Adventurers Fen was handed back to the National Trust when the wartime emergency was over. A large hole was dug in the potato fields. As it flooded, the hole began to attract birdlife, but by any botanical description it wasn't a fen at all. Since then, the Trust has built up its holding there, most recently with the purchase of nearby Burwell Fen Farm in October 2001. Buying fen farms is an expensive business but with the help of donors like the Heritage Lottery Fund, this may be only the start of an ambitious project to bring back the lost fens.

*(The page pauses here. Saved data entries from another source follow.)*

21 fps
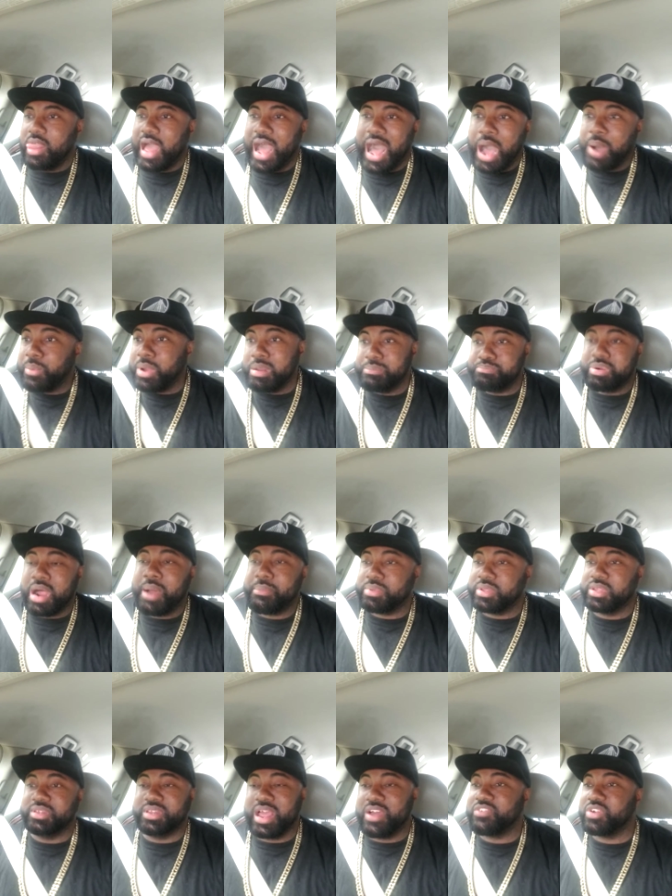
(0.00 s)
i would probably
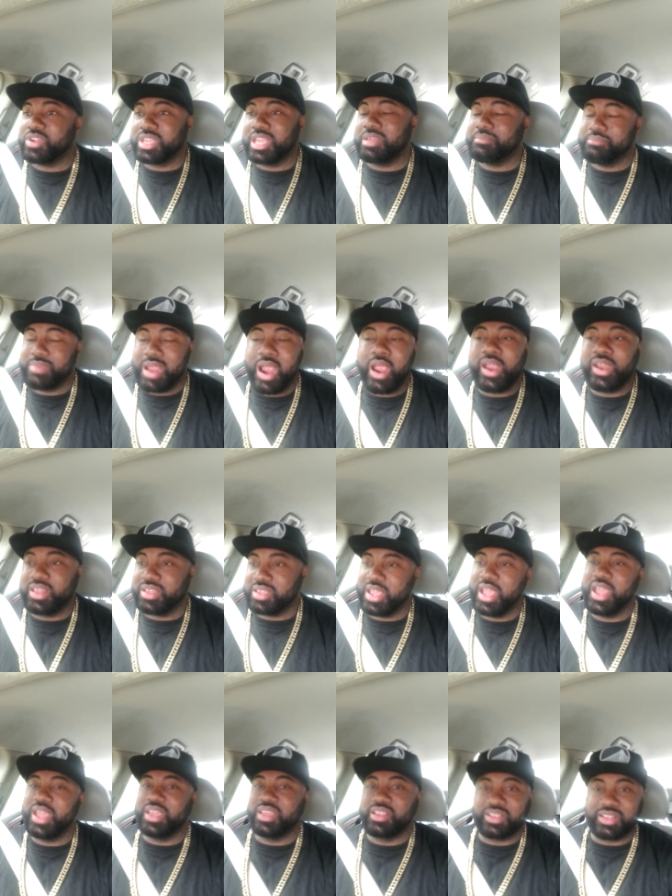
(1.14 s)
never get married
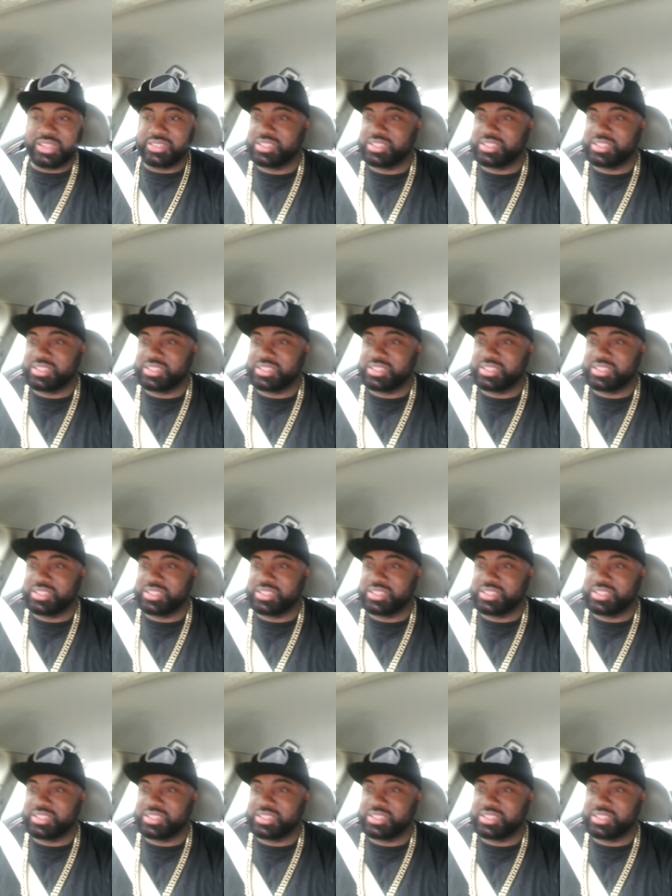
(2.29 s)
again because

The Trust ultimately hopes to restore 3,000 hectares of fen, linking Wicken Fen with the city of Cambridge, so rebuilding a natural landscape last seen in the early 19th century.The RSPB recently signed a deal with an aggregates company to convert up to 700 hectares of worked-out gravel pits by the River Ouse to reedbeds. Their immediate target is to increase Britain's bittern population from 20 pairs to a more sustainable 60 pairs. Bitterns live in reedbeds, where they feed on fish in the waterways between the marshes. They are a useful market leader, because what benefits them will also help bearded tits, marsh harriers, otters, and may be even swallowtails.

There is more to fens than reedbeds. The reed is one fen plant among at least 300, and reedbeds just one in 68 plant communities found in fenland. Natural fen is varied, with dry zones of scrub and woodland, open summer-dry grassland and beads of saw-sedge and tussock-sedge as well as reed. Much of this variety depended on low-intensity grazing. The Fens used to support a local economy based on cattle, hay cropped by the marshmen, peat cut for fuel and reeds harvested by thatchers. The new Fens will need animals. There is talk of introducing water buffalo, as part of an interesting menagerie of "conservation animals".

It is an intoxicating vision, this return of the fen. The fact of its serious consideration marks a turning of the tide, from food production to amenity and environment.